1961 Chateau Lake Louise Lunch Menu

At 8×11 inches, this menu from the Chateau Lake Louise is much larger than yesterday’s dining-car-sized menu, but inside most of the extra size ends up being white space. One side of the menu offers five table d’hôte entrées, while the other side has three “luncheon specials,” with no a la carte section.

Click image to download a 1.7-MB PDF of this menu.

The table d’hôte entrées include haddock duglere (meaning a heavy cream sauce), steak-and-kidney pie, ham and eggs, “creamed chicken, sweetbreads and mushrooms in patty shell,” and a “Lake Louise sandwich plate,” any of which were available for $2.50 (about $15 in today’s money). These came with an appetizer, juice, soup, dessert, and beverage.

The luncheon specials included “deep fried chicken cutlets” for $2.25, a cold ham plate for $2.35, or a fruit salad plate for $2.25. All came with soup and a beverage but only the chicken came with a dessert.

While tastes have certainly changed in the last 50 years, I can usually find something on a 1950s or 1960s menu that I would happily order today. This menu, however, has almost nothing on it that I find appetizing. The only possible exception is the fruit salad, and I wouldn’t be surprised if the chefs of the 1960s found a way to ruin that. Today’s menu from the hotel’s Fairview Room–which is only one of more than half a dozen restaurants in the hotel–looks a lot more attractive (though also more expensive).

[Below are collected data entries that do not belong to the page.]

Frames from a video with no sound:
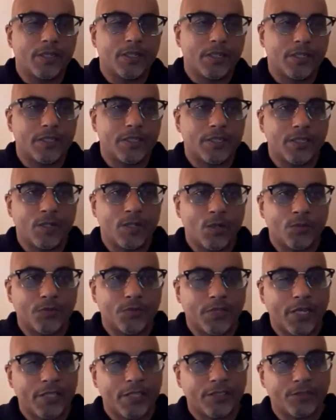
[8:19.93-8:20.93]
Hit the
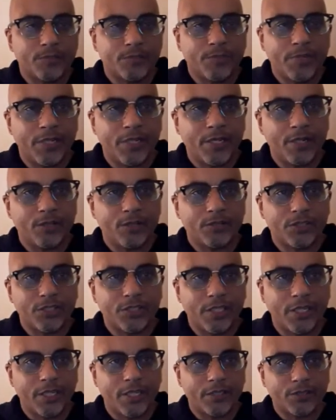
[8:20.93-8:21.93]
notification bell,
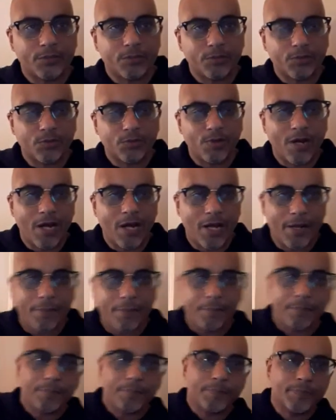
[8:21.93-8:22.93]
share, subscribe.
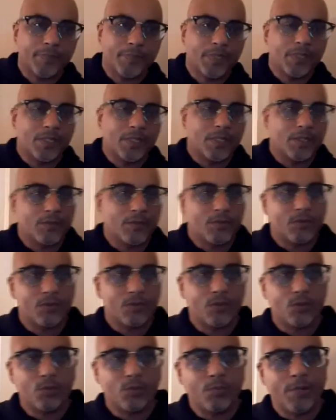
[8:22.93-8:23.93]

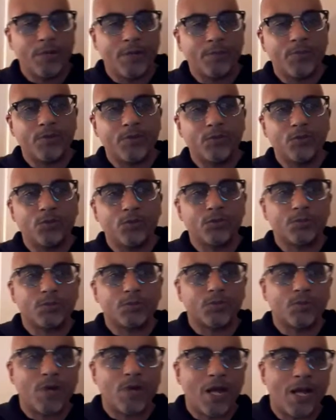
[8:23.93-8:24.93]
New member, new
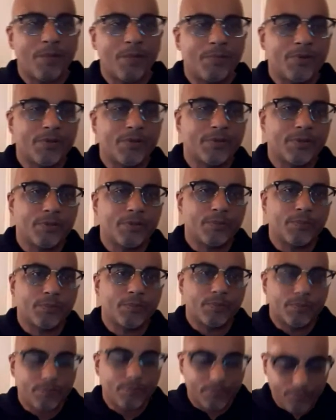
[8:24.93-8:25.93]
subscriber.
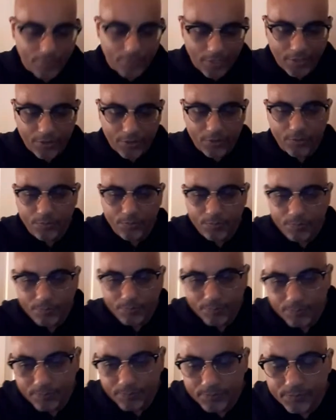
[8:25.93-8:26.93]
Thank you.
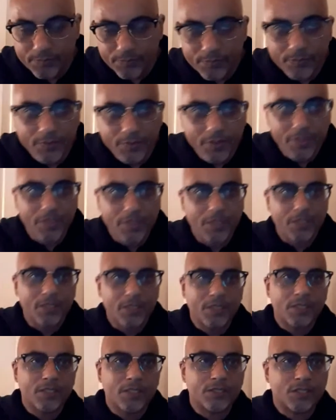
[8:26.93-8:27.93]

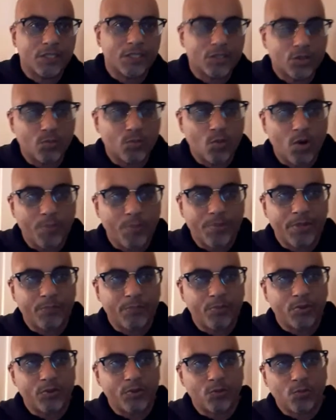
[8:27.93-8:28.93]
Let's get some more
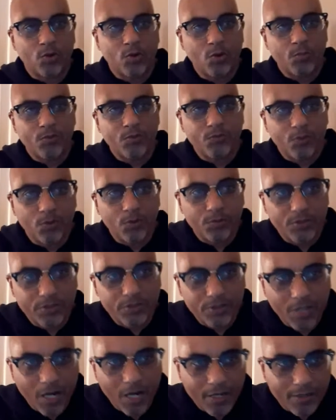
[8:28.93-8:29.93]
people in the room before we
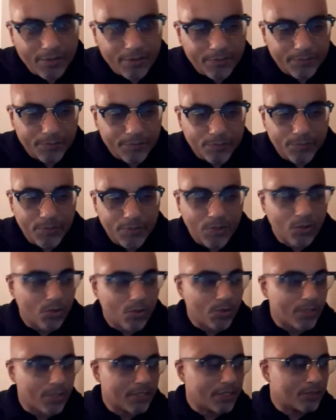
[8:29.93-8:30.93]
start. We're
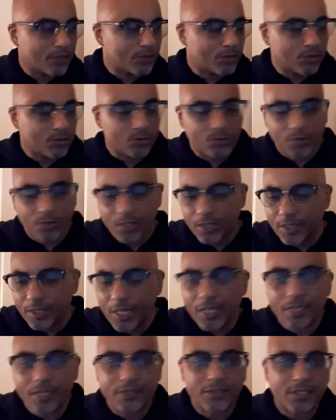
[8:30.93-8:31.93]
going into, like
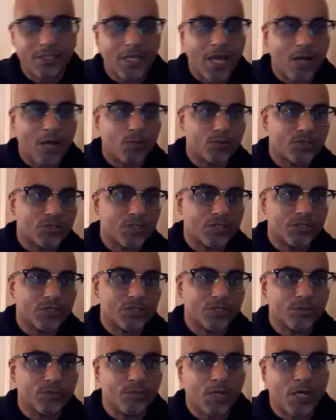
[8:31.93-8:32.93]
I said, acquisitions
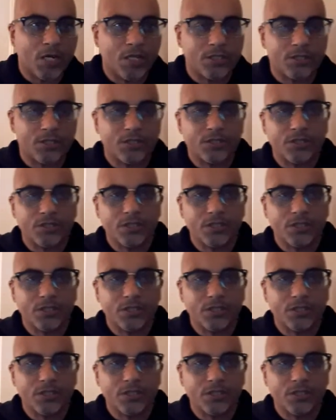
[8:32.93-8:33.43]
and mergers.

1961 Chateau Lake Louise Lunch Menu — 1 Comment

  1. What, you don’t like duglere? 🙂

    From mu memory of travel in Canada in the 60’s, this was when Canada was trying to be last outpost of the Empire. The way the hotel brochures you previously posted were written, they were more stilted and formal that what you’d find in most places in the Mother Country. The real question is if the Lake Louise Lounge was fully licensed. Since it was closed on Sunday, I expect that demon rum was allowed to run wild the other six days of the week. Even mentioning anything more alcoholic than wine was apparently verboten. I suspect many Canadians my age (near 70) look back on those times with affection. Looking at it from the point of view of 2015, it really just looks archaic.